Anthony Wickman, CTPO, Freedom Fabrication, Havana, Florida
The problem [for central fabrication facilities] is that we can’t just raise our prices and generate more revenue through price increases so that we can pay our own employees more. Our customers can’t raise their prices—so we have trouble raising our prices.
I think a lot of people in the United States are beginning to realize how underpaid and undervalued they have been for a long time; and the fact of the matter is, businesses in America are making record profits and the quality is getting really bad, but people are just asking for their due.
Instead of giving employees raises to keep them, employers let them go, then wind up paying their inexperienced replacements even more. So the employer doesn’t actually benefit.
And if two people on a four-person team quit, the other two are expected to take up the slack for no extra money, and they won’t feel like doing that.
Scott Williamson, executive director, Opie Choice Network, Gainesville, Florida
I don’t think it’s a long-term benefit to think of your staff as commodities. There’s a lot of money that goes into training and hiring and you want to retain people. So I think it’s very shortsighted to think like that.
Gerald Stark, PhD, MSEM, CPO/L, FAAOP(D), senior clinical specialist, adjunct instructor, Ottobock, Austin, Texas
We need to really understand that the propensity for anxiety and burnout is much higher among our coworkers at this time. We need to watch for that, and help them see what may be happening, because they may not even be aware of it. One thing we really need to especially watch is these younger practitioners; we need to keep our eye on their growth and head off burnout—not only because we invest a large amount of time and resources, but because they represent the very future of our profession. If they leave, you’ll never know how you might have benefitted if they had stayed. They take their experiences and knowledge with them.
An anxious brain is not a thoughtful brain; and COVID made this worse. We’re seeing more patients than ever with a wide variety of issues—at a time when the documentation load for each [clinician] has increased exponentially per patient. Clinicians don’t have time to think in terms of multiple suspension options, pick from 150 different foot designs, or consider the variety of knee designs. They go with what they feel confident with.
However, the pandemic has presented us with some opportunities along with its challenges. We can expand our reach virtually to conduct meetings, consultations, and presentations; pivot resources for underserved individuals and groups in new ways; and in many cases, we can spare organizational budgets and employees the cost and inconvenience of travel and accommodations.

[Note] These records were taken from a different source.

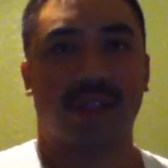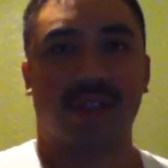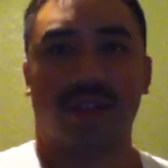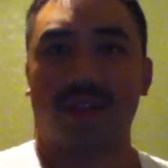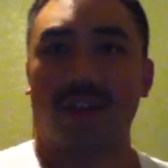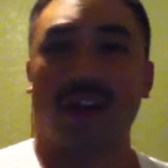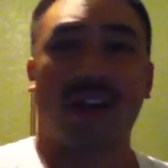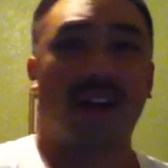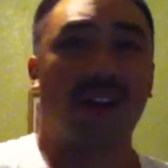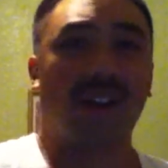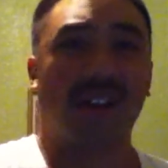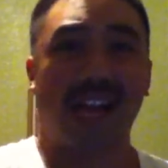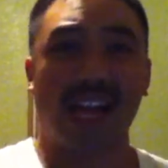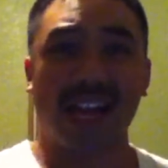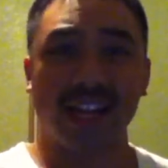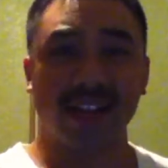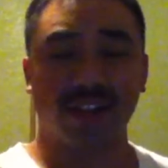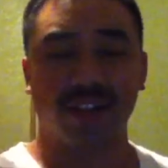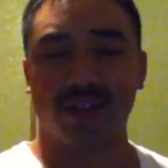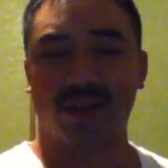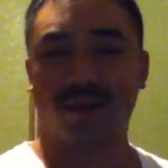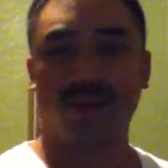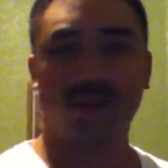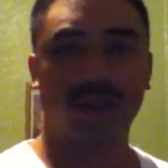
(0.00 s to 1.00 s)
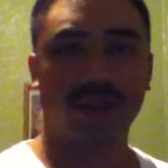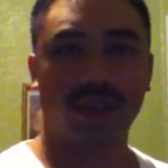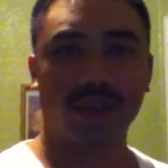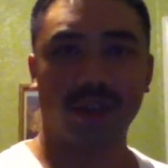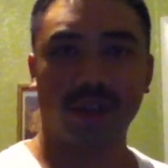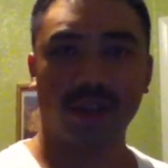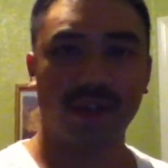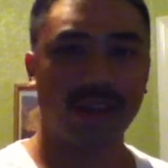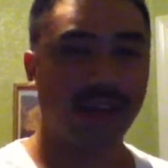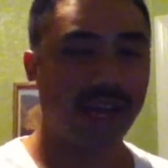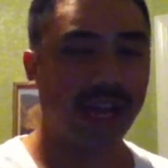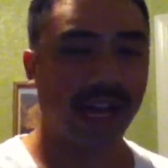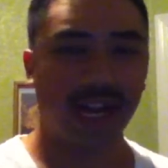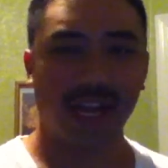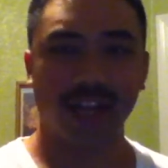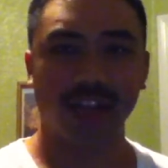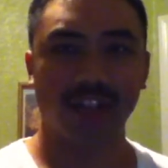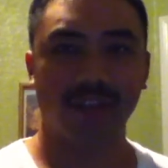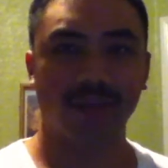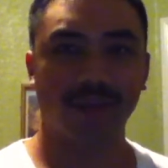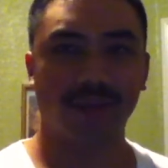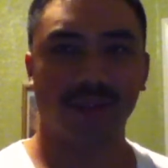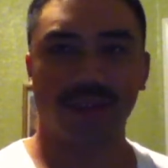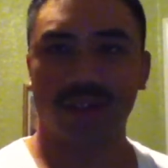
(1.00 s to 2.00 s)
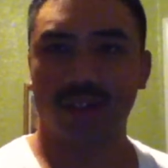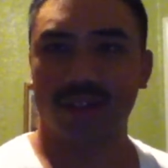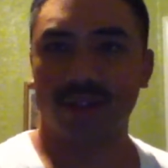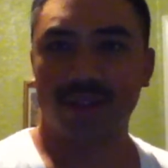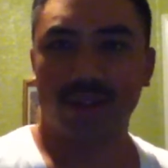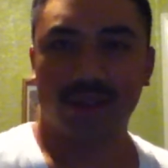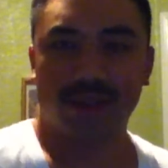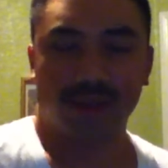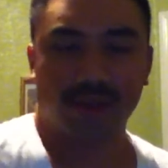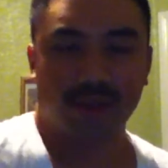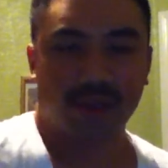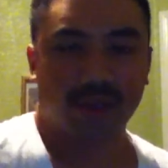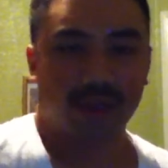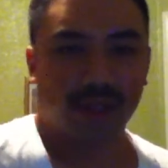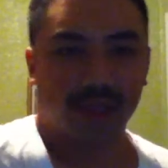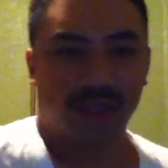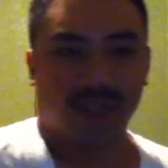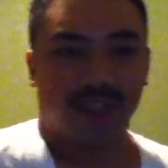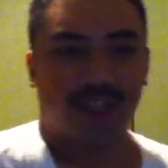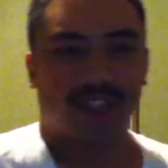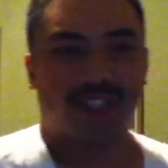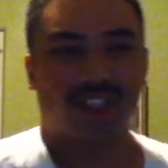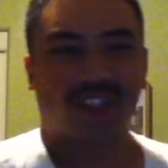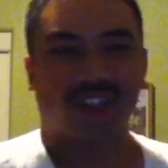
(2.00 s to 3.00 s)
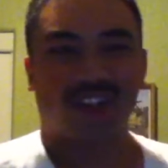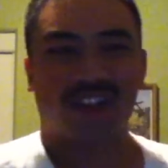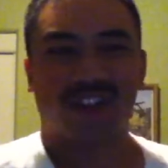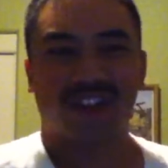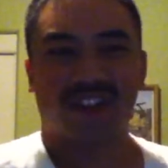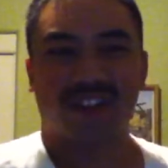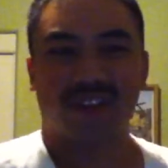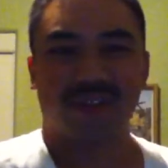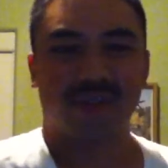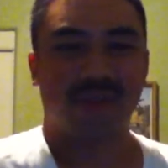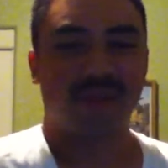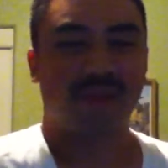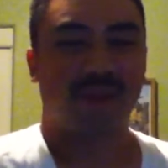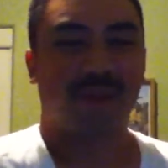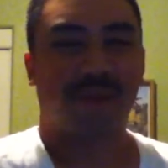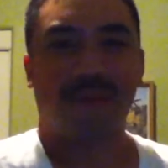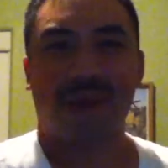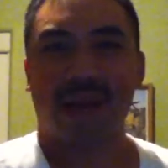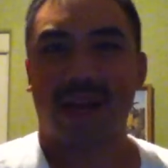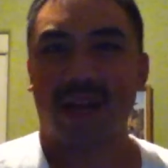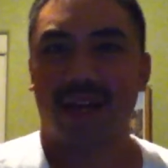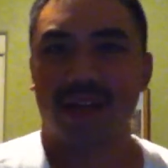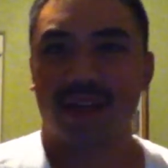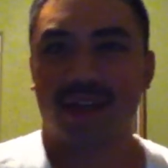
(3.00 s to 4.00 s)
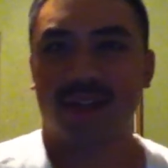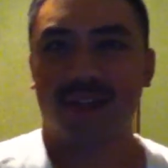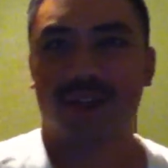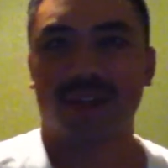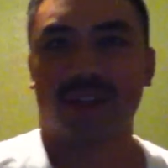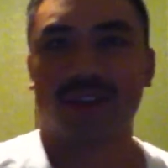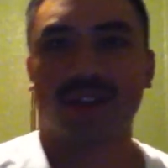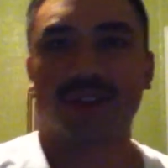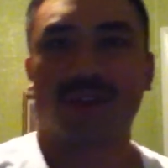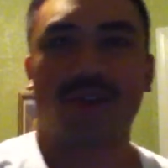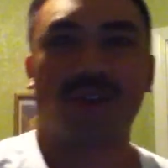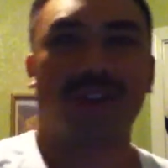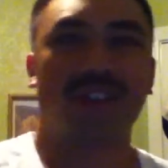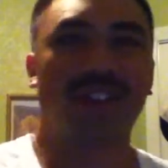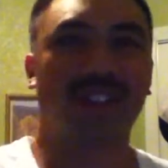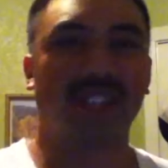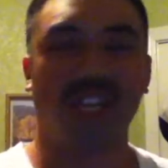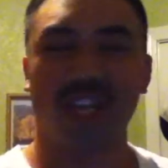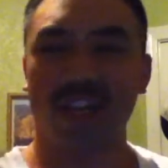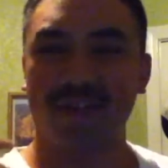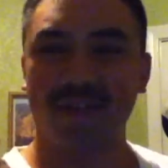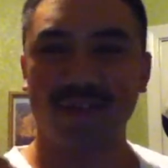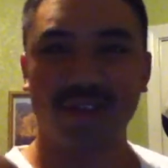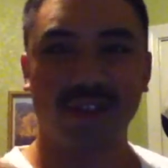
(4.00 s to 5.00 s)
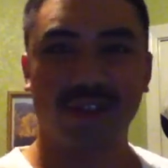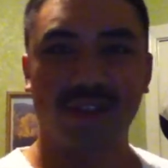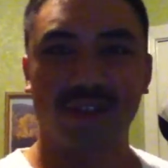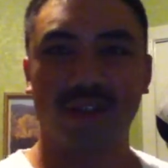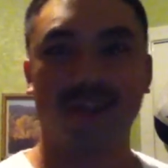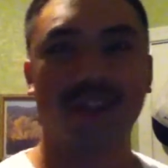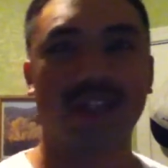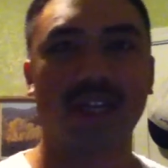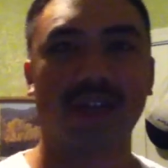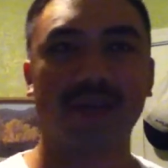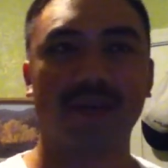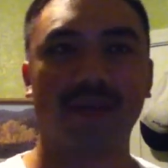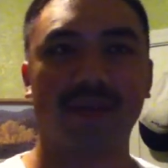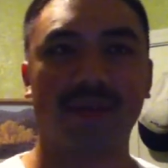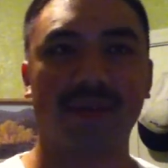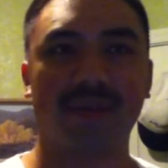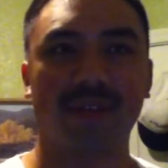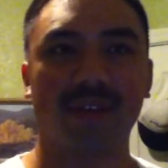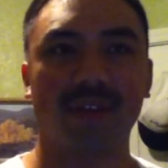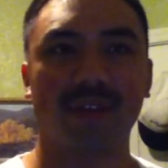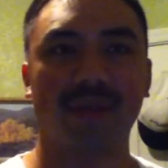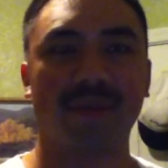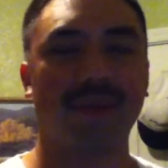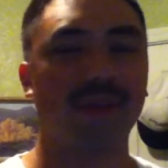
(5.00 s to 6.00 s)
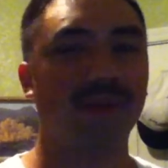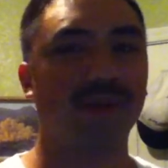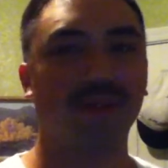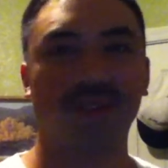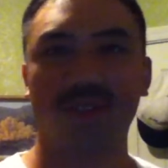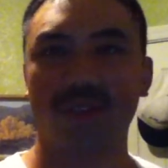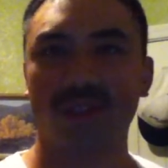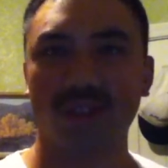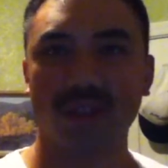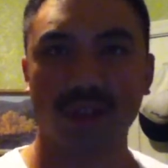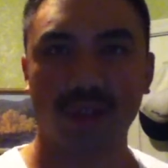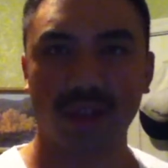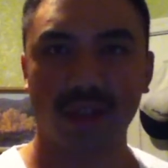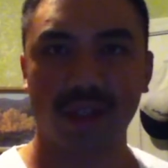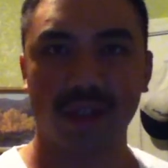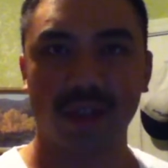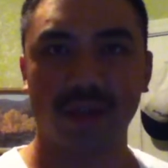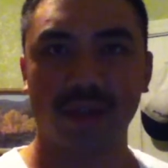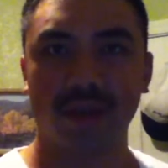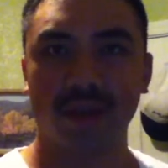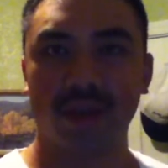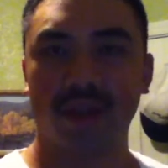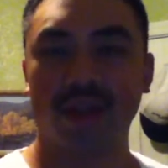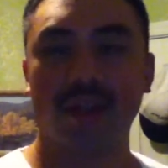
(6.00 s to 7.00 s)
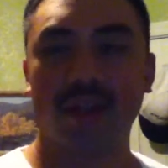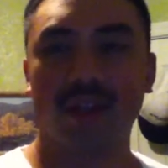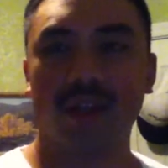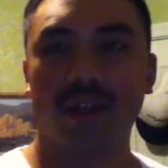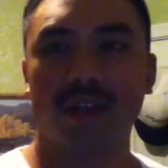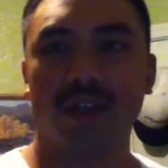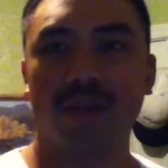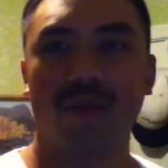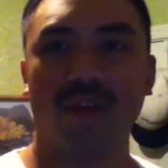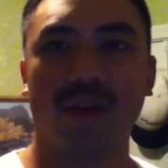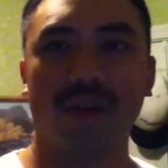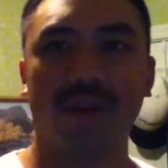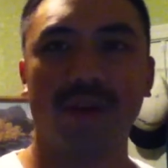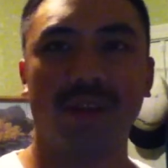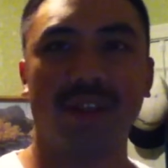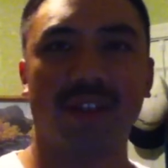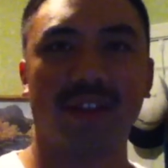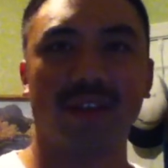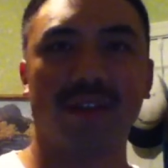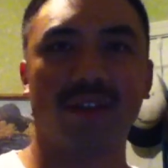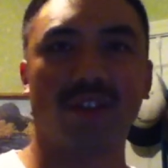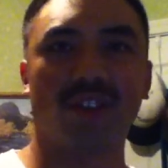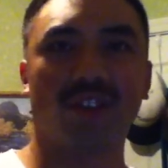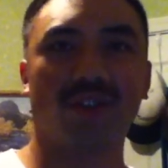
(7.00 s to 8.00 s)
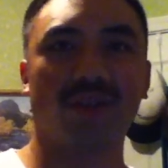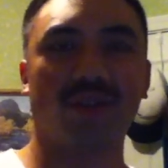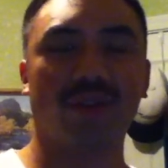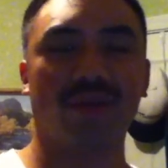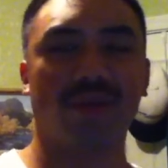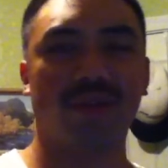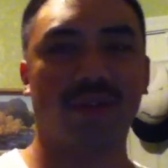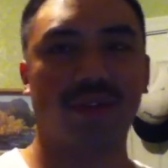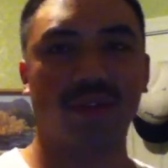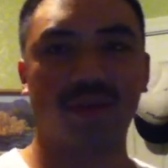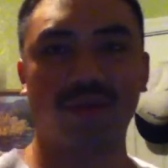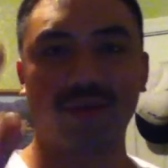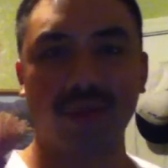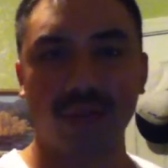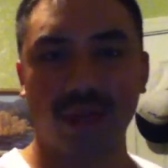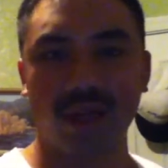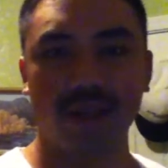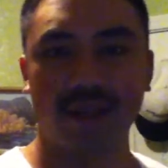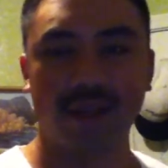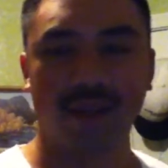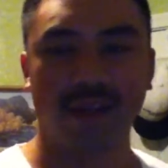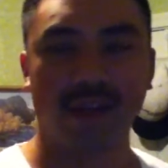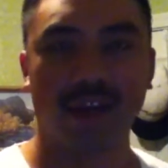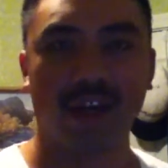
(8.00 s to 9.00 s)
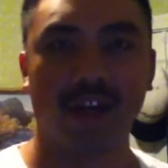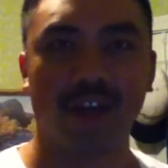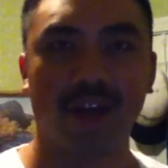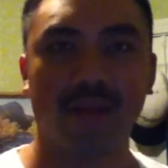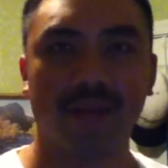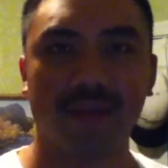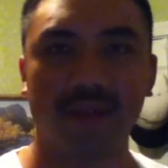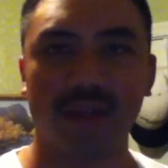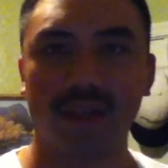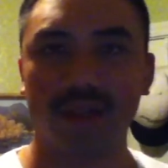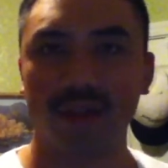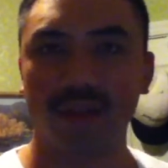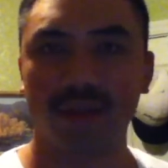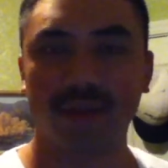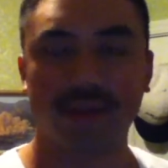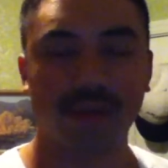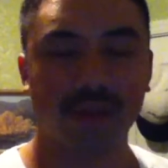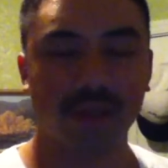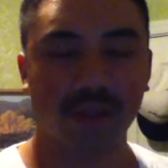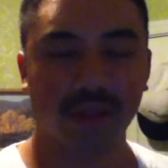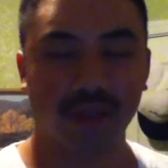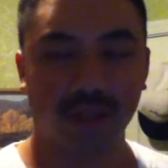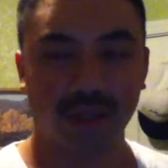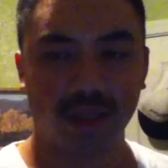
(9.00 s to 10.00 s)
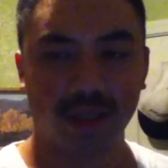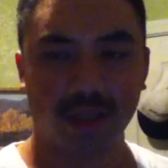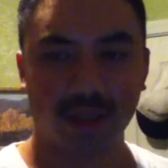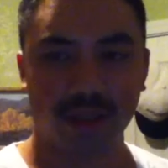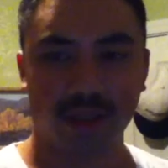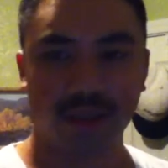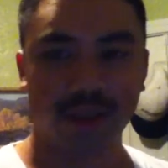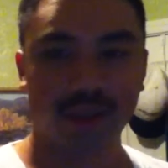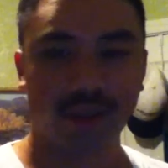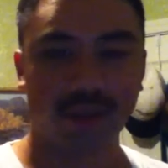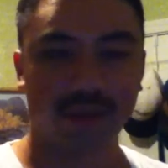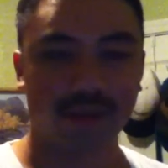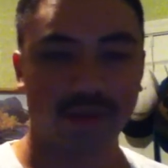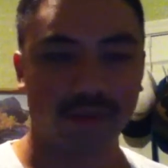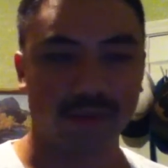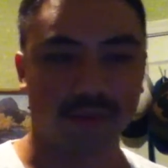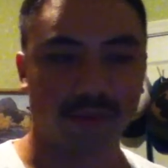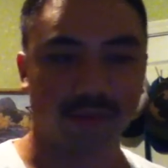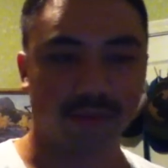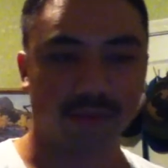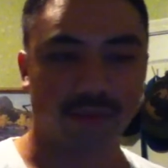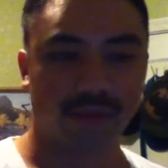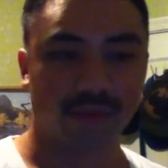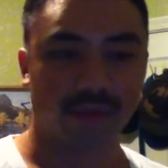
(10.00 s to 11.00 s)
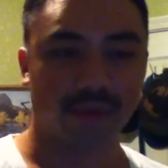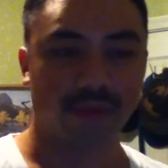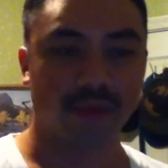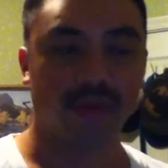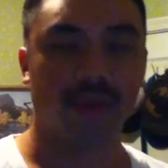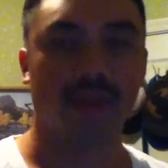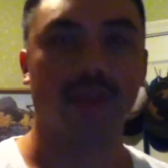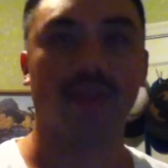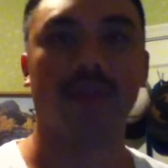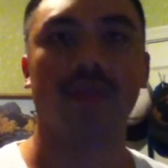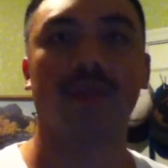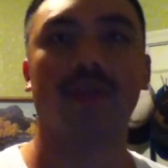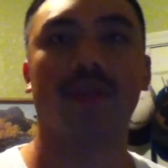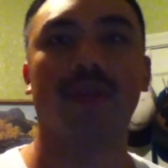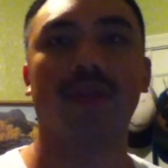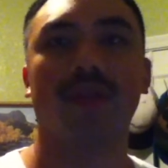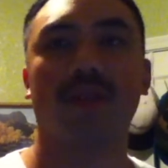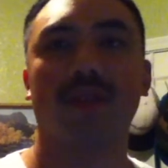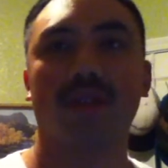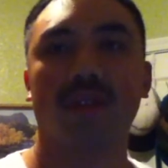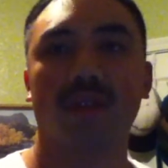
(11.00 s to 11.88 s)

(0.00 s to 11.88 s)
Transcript: The, all oh, acting was good. The action was good. Scott Jones was a badass. Chris Evans as Captain America part was good. Robert Downey Jr. was great. Iron Man. And then, um, what else?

Not the least of those advantages is the rediscovery of personal levels of peace, balance, and connectedness with friends and family during increased leisure time that had been invested in traveling to and from to our “work warehouses.”
Jeffery M. Brandt, CPO, director, business development, Ottobock Patient Care; chairman and founder, Ability Prosthetics & Orthotics, Ottobock
Physical therapy practices and other referrals are now exceptionally receptive to our requests to do an educational in-service. Some of that is probably just because they have not had much human interaction; some of it is enthusiasm for an office visitor who wants to come and provide lunch.
But some genuinely have an appetite for new knowledge because everybody’s just been keeping their heads above water, so now our referral sources are starting to realize that no one’s been to their office for two years—and they wonder what’s the latest and greatest with prosthetics and orthotics. Two years ago, they wouldn’t have let you in—now, they’re asking for in-service opportunities.
Going to patient homes during COVID was pretty much cut off, but coming out of it, you have people who would prefer a home visit. Now I suspect it might be swinging back to where maybe you might need more than just your van equipped with a router. You might be delivering care in a completely different way in the near future; maybe we’ll see a return to the days when healthcare providers make more house calls again.
Accordingly, new hospitals that are being built now are small—and they’re only set up for complex cases. To be hospitalized for a night or two requires a more severe illness than it did 15 or 20 years ago. Once upon a time, we did have home visits, and then the health system kind of corralled everyone to go to an office and then to a hospital; and now we’re back to “don’t go to the hospital— don’t go to an office, we’ll go to your house.”